This section compares all of these citizenship types with Andrew Dobson’s 5 categories: “rights and obligations, territorial and non-territorial conceptions of citizenship, the public and the private arenas as possible sites of citizenship activity, and competing virtue” 5 (p. 37).
Rights and responsibilities
Environmental citizenship “refers to attempts to extend the discourse and practice of rights-claiming into the environmental context” 5 (p. 89). In environmental citizenship, rights are part of the social contract between the state and those citizens who have concerns about environmental issues. 4 Environmental citizenship also emphasizes “a relationship of reciprocity between citizens” 4 (p. 172) as citizens have certain responsibilities with respect to other citizens’ environmental rights. Sustainability citizenship requires that “citizens challenge dominant state and economic actors, processes, and institutions” 7 (p. 33). This implies that citizens do not merely have the right to insist that the state make society more sustainable, but also have a positive obligation to follow through with such demands 7 (p. 33). Meanwhile, energy citizenship emphasizes equitable rights and responsibilities in relation to energy production and consumption, especially emphasizing the public as active stakeholders in creating a new energy system. 8 It demands that policy makers fully engage the public in ensuring that technological developments result in a social system that protects the environment and yields an equitable quality of life 8 (p. 78).
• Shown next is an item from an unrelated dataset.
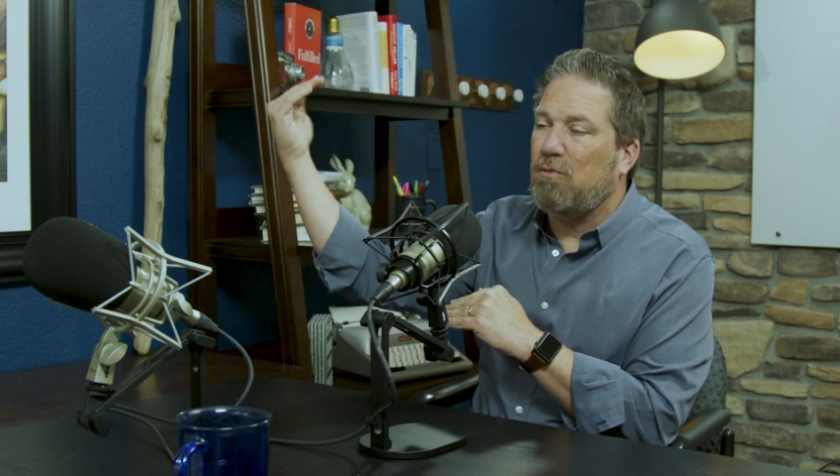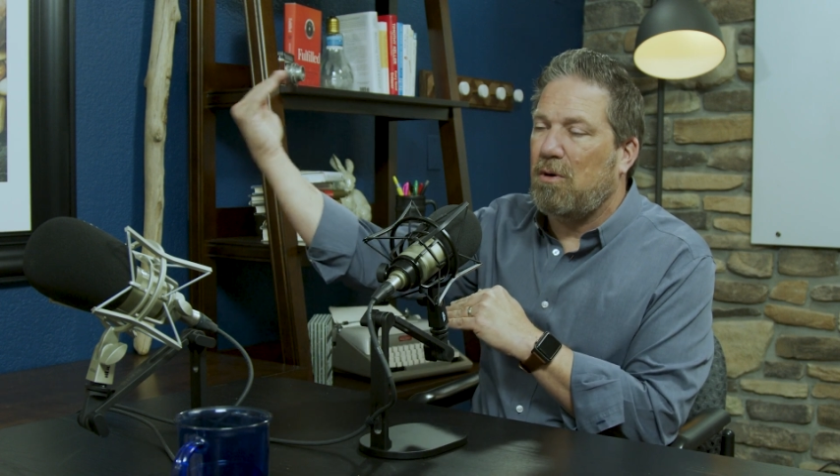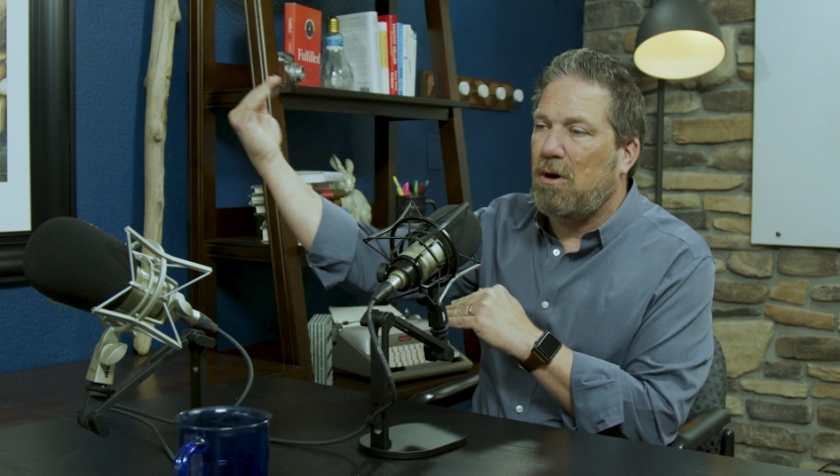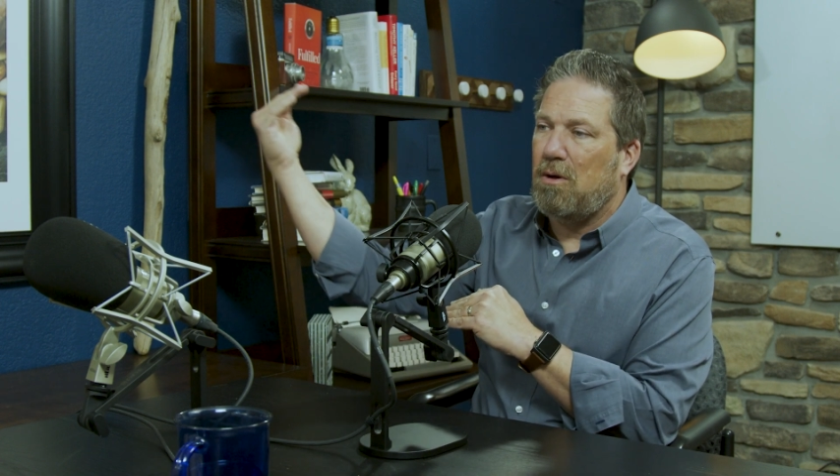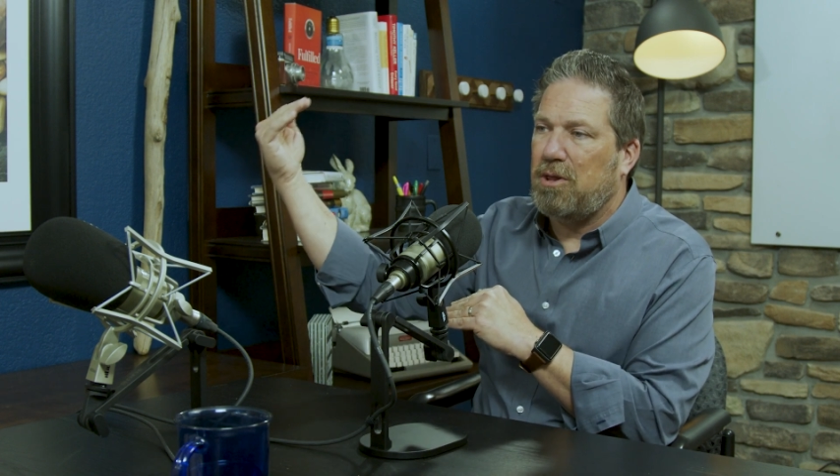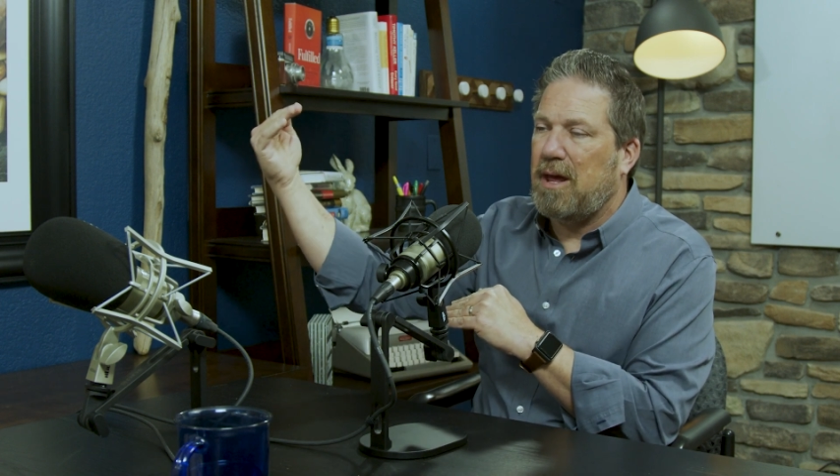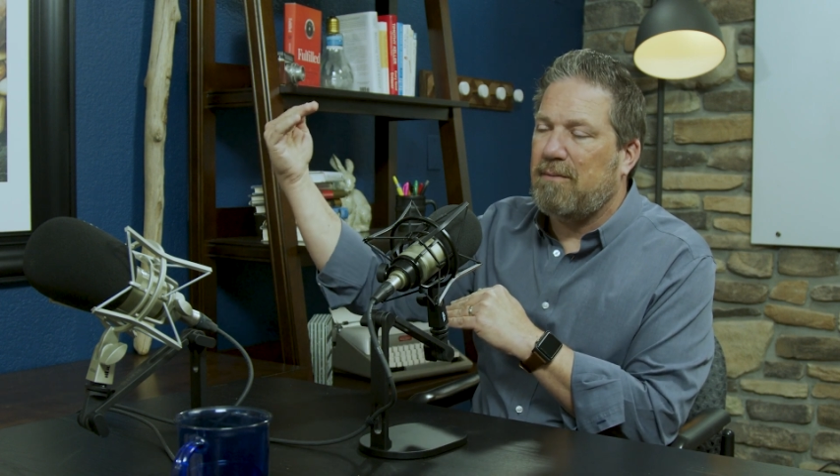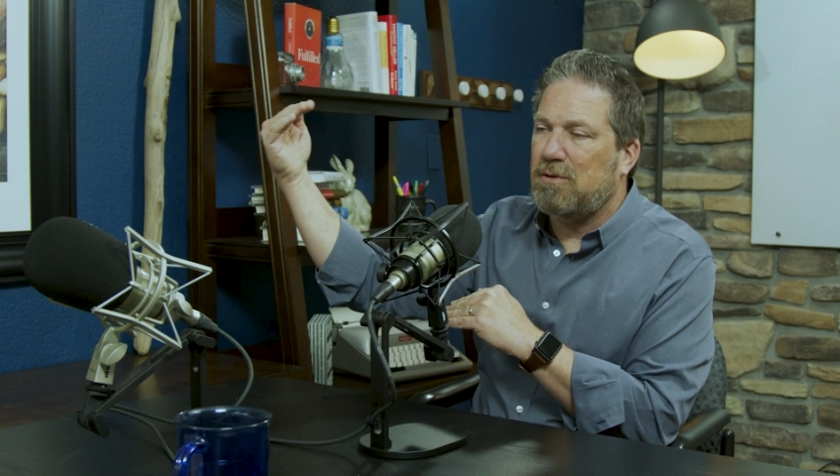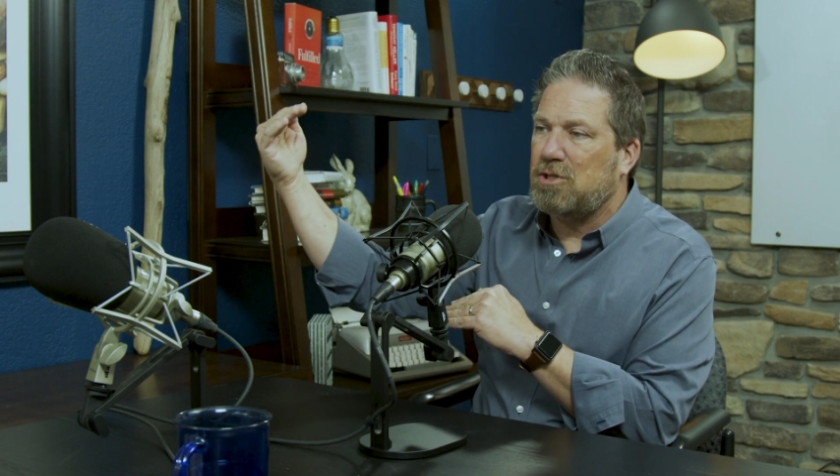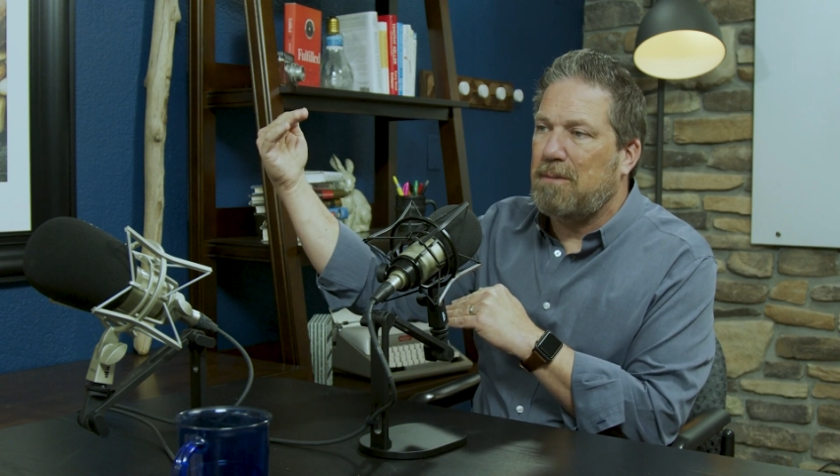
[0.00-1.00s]
of the
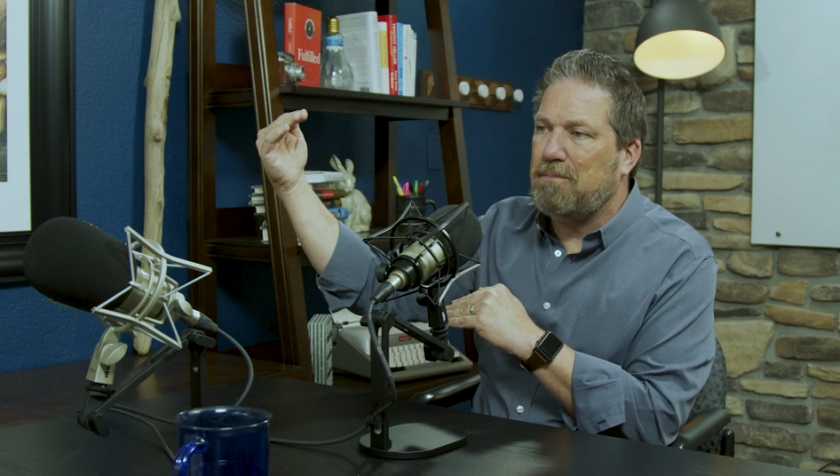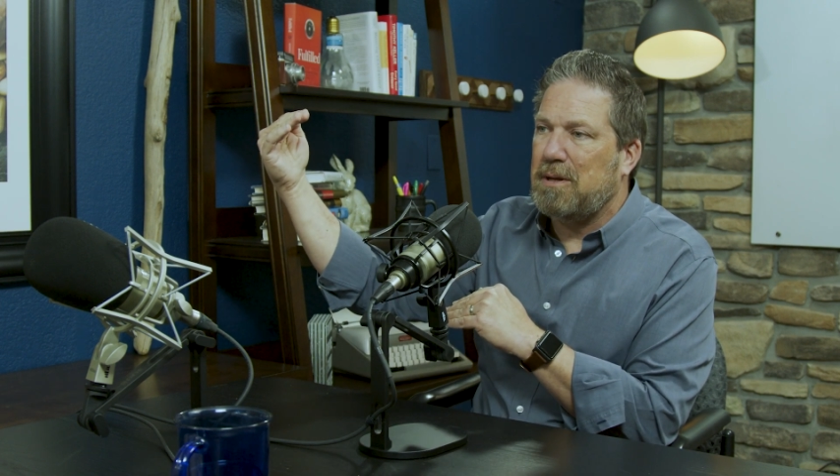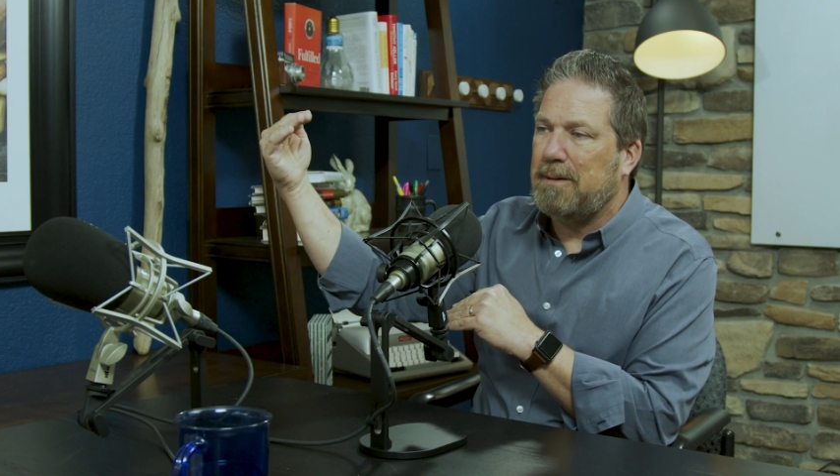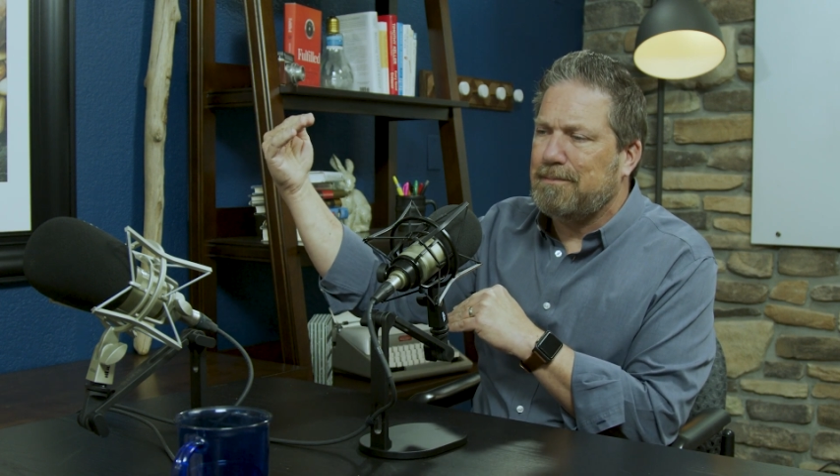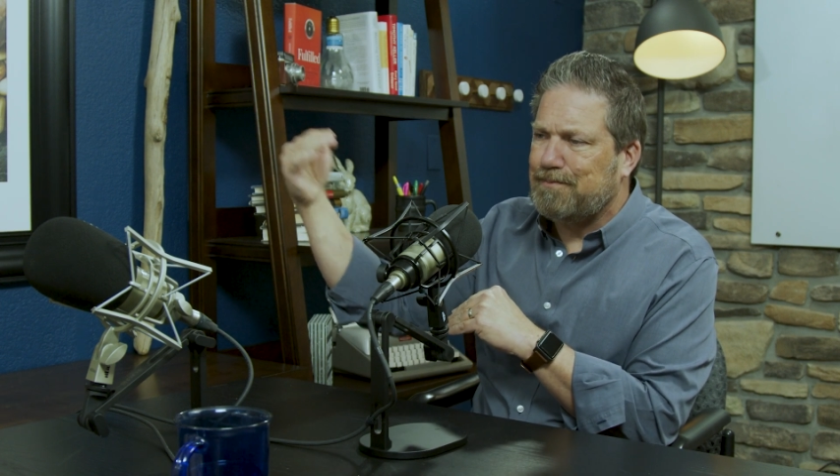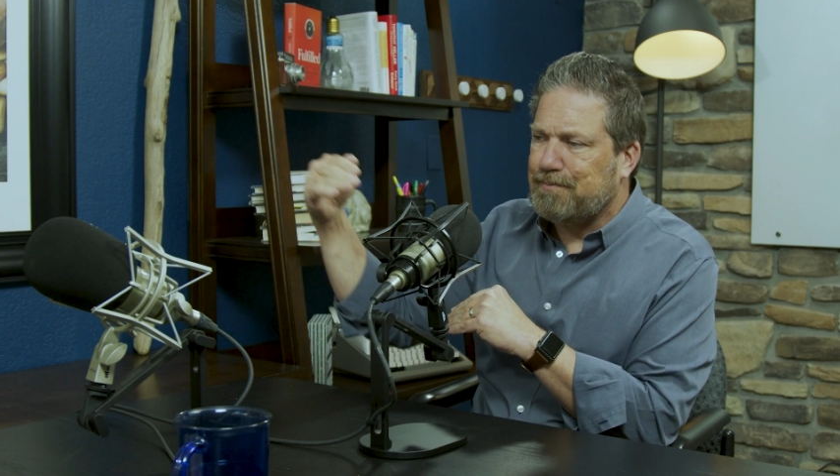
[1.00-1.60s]
average company.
Unlike these citizenship types, ecological citizenship emphasizes not rights but “the self-imposing duties of the citizen” 2 (p. 63). Ecological citizens’ responsibilities overcome both time and space because they care about future generations, as well as people and ecosystems not only in their own location but also elsewhere. 5 Ecological citizenship uses the ecological footprint as a tool to decide who has more responsibilities since “it is both an expression of the space of ecological citizenship and a way of framing decisions as to the direction of citizenship responsibilities.” 5 Obligations in ecological citizenship are not reciprocal or contractual because the ecological footprint concept helps us recognize that we affect others. 2
The public and private arenas
Environmental citizenship addresses environmental rights in the public sphere.4,5 It acknowledges that every act by a citizen has a public impact. 13 Like environmental citizenship, ecological citizenship highlights that citizens’ actions in their private spheres, such as at home, have public impact. 5 Since sustainability citizenship challenges dominant state and economic paradigms, it “engage[s] with the underlying global capitalist political economy of the state, economy, and culture” 7 (p. 35), which is based on actions in the public sphere. Furthermore, it also encourages citizens to live their private lives “by the principles and practices of sustainability” 7 (p. 35). Under energy citizenship, people who are concerned about the consequences of energy production and consumption demand the creation of a decentralized energy system. This affects both the public and private spheres. 8
Territorial and nonterritorial conceptions of citizenship
Environmental citizenship is only concerned about issues within a nation-state or individual country; therefore, it is “a territorial notion of citizenship” 4 (p. 172). On the contrary, ecological citizenship does not limit citizens’ concerns to national boundaries because the space of ecological citizenship is “produced by the metabolistic and material relationship of individual people with their environment” 5 (p. 106). Ecological citizenship is also called “a citizenship of strangers” because “we are strangers not only to each other, but to each other’s place, and even time” 5 (p. 106). The concept of the ecological footprint requires us to not be strangers to each other, each other’s place, and even each other’s time. 5 The sustainability and energy citizenship concepts are quite similar to ecological citizenship in how they address territorial and nonterritorial conceptions of citizenship. Because sustainability citizenship is focused on problems associated with unsustainable development, it can look beyond national territories. Energy citizenship is a more territorial concept because energy citizens support decentralized and smaller scale energy infrastructure 8 that is based on territorial domains within national boundaries and even within very small local boundaries. It also addresses nonterritorial conceptions of citizenship because it particularly focuses on climate change beyond territorial boundaries. 8
Citizenship virtues
The virtues of environmental citizenship include “the liberal ones of reasonableness and a willingness to accept the force of the better argument and procedural legitimacy.” 5 Ecological citizenship, on the other hand, embraces justice, care, compassion, and taking responsibility for the vulnerable as its virtues. 5 Hayward's 6 categories of ecological citizenship virtues may be challenged because his virtues are not ecological. Hayward 6 suggests that resourcefulness should be considered a virtue of ecological citizenship: “While the good ecological citizen will have various moral and civic virtues, what makes the good citizen a good ecological citizen, above all, is the virtue of resourcefulness” (p. 443).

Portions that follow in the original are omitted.